The same principle applies to automated checks. If your lint rule fires a hundred warnings about minor style issues, you will stop reading the lint output. Five high-confidence errors are worth more than a hundred low-confidence warnings.
The ROI of verification
I want to share numbers from my own experience. Over the last three months of using this verification pipeline:
- The build check caught issues in roughly 40% of sessions
- Type checking caught additional issues (beyond the build) in about 15% of sessions
- The diff review caught unintended changes in about 25% of sessions
- Total time spent on verification: roughly 30-60 seconds per commit
- Total time saved by catching issues early: impossible to measure exactly, but conservatively hours per week
The math is not close. Verification is the highest-return investment you can make in your agentic workflow.

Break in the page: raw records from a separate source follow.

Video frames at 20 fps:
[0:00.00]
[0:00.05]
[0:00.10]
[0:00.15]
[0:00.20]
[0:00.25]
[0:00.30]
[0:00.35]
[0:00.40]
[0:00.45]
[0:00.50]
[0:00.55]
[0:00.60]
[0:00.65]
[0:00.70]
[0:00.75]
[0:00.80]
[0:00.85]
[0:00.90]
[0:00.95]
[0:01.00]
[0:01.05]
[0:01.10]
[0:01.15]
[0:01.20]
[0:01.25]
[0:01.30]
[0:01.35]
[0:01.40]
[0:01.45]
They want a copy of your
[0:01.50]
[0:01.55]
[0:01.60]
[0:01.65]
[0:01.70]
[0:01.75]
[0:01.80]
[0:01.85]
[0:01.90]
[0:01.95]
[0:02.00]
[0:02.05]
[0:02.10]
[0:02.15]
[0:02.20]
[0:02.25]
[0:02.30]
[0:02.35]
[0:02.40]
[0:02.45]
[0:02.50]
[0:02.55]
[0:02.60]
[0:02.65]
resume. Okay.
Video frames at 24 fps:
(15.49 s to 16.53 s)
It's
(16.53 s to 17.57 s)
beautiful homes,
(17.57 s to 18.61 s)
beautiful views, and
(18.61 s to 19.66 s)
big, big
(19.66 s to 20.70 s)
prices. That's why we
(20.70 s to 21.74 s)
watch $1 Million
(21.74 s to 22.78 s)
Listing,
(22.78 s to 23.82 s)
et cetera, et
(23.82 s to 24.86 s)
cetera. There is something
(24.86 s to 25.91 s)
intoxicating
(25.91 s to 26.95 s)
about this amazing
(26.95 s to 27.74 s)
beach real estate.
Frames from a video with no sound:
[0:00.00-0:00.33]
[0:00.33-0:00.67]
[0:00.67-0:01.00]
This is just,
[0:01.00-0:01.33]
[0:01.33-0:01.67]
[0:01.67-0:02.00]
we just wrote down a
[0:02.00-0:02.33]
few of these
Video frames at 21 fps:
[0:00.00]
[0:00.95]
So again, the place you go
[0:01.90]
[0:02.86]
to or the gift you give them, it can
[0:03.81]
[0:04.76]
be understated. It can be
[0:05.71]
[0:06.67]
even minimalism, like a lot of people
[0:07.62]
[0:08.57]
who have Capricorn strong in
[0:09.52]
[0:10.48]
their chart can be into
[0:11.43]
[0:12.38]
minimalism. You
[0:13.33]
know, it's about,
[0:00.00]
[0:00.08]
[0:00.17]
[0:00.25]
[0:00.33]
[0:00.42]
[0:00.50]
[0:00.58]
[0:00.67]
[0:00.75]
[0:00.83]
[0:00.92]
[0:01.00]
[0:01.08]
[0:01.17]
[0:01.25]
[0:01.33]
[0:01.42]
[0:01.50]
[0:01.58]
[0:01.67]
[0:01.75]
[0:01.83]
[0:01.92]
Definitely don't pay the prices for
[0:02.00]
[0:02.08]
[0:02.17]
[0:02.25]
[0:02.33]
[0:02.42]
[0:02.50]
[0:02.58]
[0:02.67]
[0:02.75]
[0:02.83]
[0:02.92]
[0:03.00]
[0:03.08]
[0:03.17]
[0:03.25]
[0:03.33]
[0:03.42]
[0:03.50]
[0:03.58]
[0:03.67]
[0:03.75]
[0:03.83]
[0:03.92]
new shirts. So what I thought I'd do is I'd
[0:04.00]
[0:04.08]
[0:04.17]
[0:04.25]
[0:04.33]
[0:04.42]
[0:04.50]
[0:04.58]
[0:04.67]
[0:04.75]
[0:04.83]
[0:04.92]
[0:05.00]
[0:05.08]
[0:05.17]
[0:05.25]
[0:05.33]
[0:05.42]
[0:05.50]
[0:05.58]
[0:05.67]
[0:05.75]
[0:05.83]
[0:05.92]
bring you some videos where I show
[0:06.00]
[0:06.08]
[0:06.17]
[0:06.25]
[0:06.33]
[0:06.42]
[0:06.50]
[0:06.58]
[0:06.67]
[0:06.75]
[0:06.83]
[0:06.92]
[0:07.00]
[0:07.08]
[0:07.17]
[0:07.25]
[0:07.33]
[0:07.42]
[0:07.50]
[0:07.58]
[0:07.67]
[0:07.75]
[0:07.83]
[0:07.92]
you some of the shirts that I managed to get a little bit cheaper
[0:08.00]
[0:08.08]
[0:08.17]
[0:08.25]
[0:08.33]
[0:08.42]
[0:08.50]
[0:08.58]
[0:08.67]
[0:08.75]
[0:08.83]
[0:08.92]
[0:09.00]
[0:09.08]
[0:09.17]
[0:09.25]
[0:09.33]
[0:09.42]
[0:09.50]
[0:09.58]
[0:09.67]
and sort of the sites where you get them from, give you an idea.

Where this fits in the bigger picture
Verification closes the loop. You give Claude a task (Chapter 3). Claude executes within context constraints (Chapter 4). You capture friction and automate rules (this chapter). And verification confirms that the output is correct before it ships.
Without verification, the loop is open. Work goes out and you hope it is right. With verification, the loop is closed. Work goes out and you know it is right.
That is the difference between using an AI tool and having an AI workflow. The tool does the work. The workflow guarantees the quality.